• **TASK OBJECTIVE**
Every line from the one containing "[00:08:57.46 to 00:08:58.50]" to the end of the records below must be copied exactly, and no pictures may be included.

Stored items
┏━━
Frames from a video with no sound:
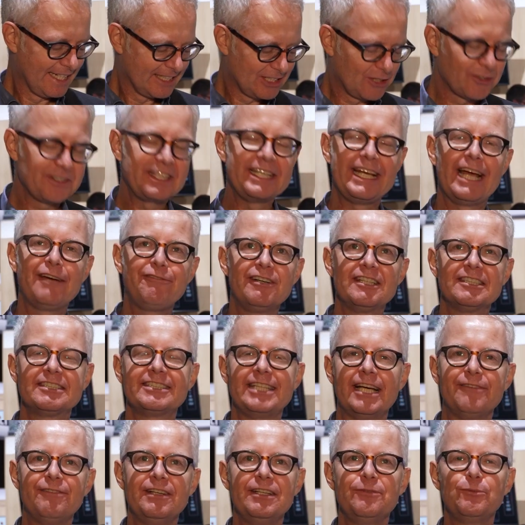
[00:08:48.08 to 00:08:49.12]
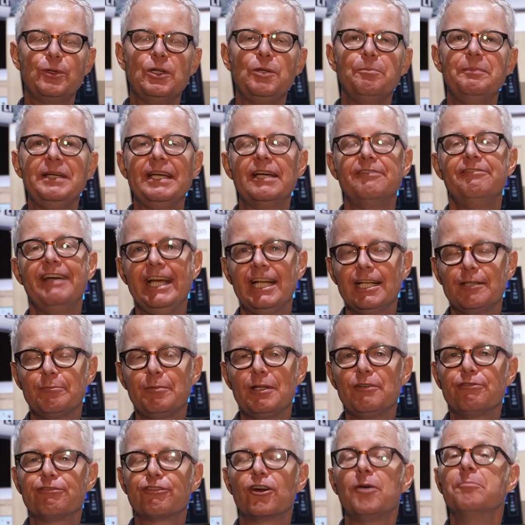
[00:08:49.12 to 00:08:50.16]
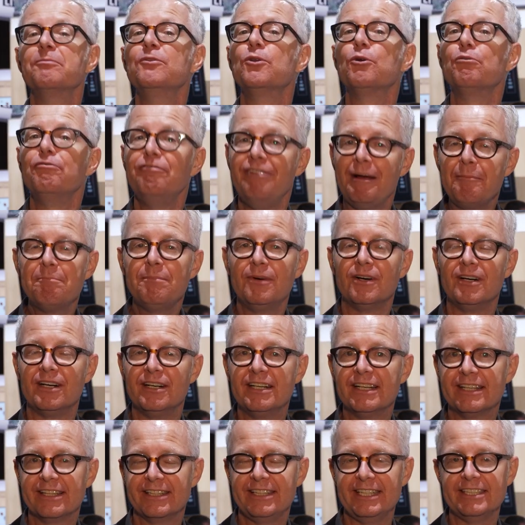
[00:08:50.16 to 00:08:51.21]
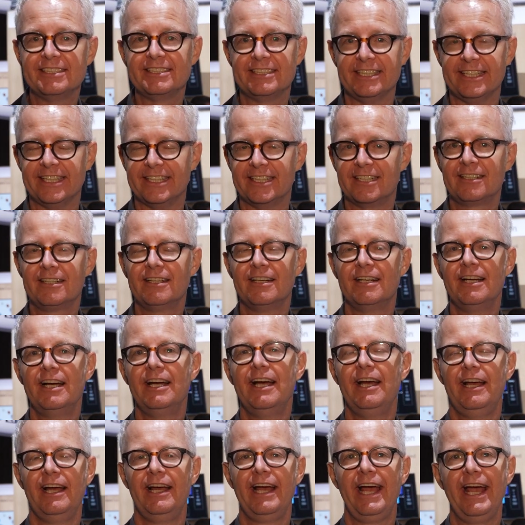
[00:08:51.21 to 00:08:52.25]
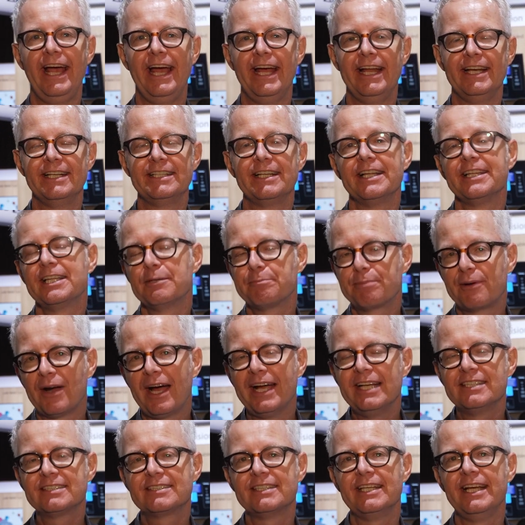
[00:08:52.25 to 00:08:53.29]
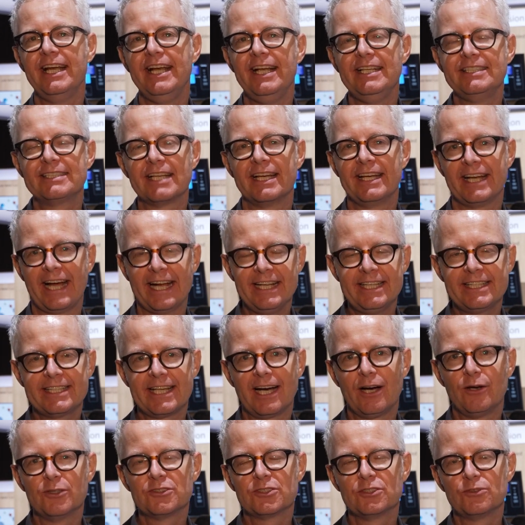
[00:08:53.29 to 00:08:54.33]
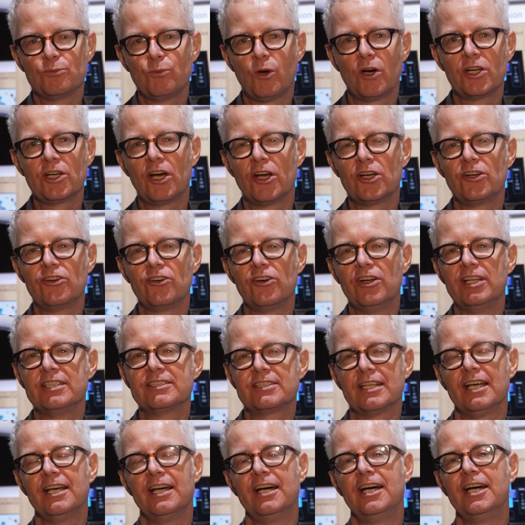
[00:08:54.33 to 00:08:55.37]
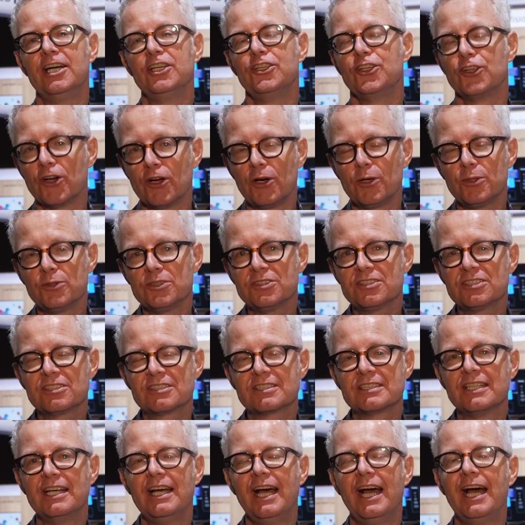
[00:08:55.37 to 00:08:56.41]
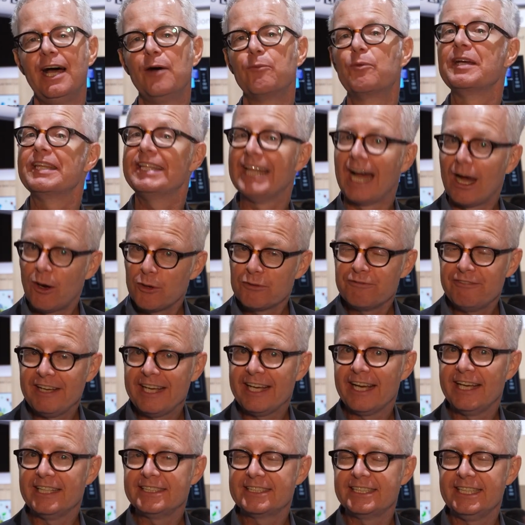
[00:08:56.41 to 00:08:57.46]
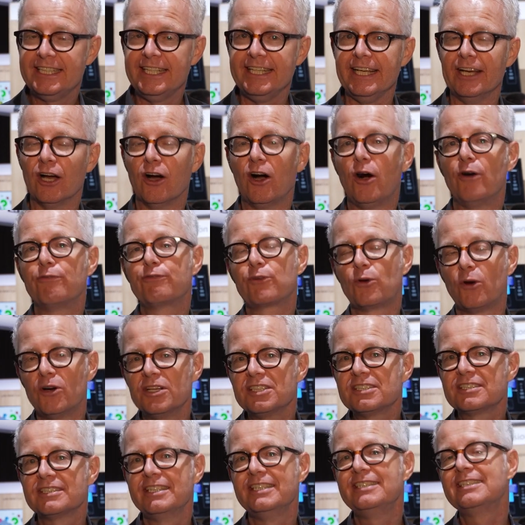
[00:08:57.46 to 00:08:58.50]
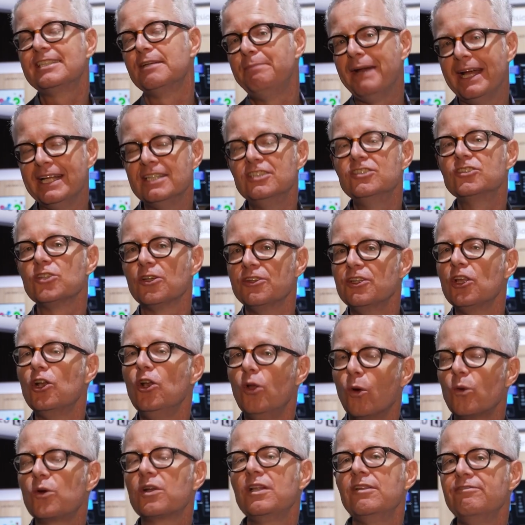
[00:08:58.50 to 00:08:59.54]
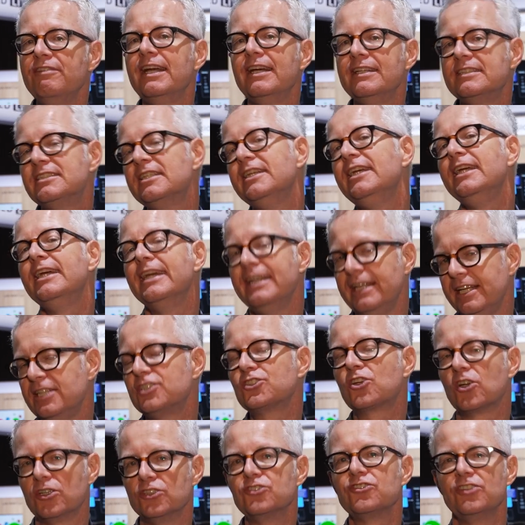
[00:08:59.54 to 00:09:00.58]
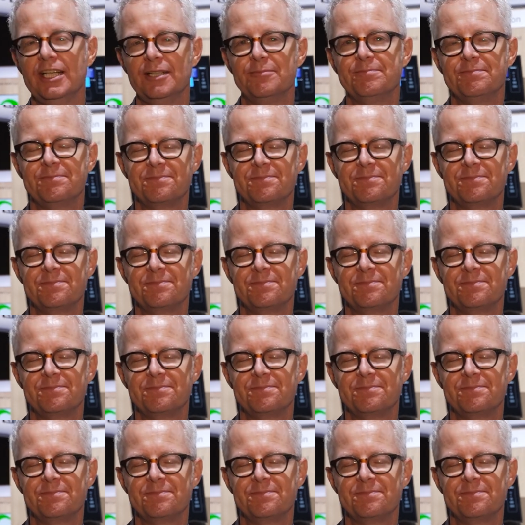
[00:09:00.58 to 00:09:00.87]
So the FR7 will be available from November this year, and the price is 9,100 euros without VAT. Of course, this depends on the local VAT in each country.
┗━━
• **RESPONSE BOX**
[00:08:57.46 to 00:08:58.50]
[00:08:58.50 to 00:08:59.54]
[00:08:59.54 to 00:09:00.58]
[00:09:00.58 to 00:09:00.87]
So the FR7 will be available from November this year, and the price is 9,100 euros without VAT. Of course, this depends on the local VAT in each country.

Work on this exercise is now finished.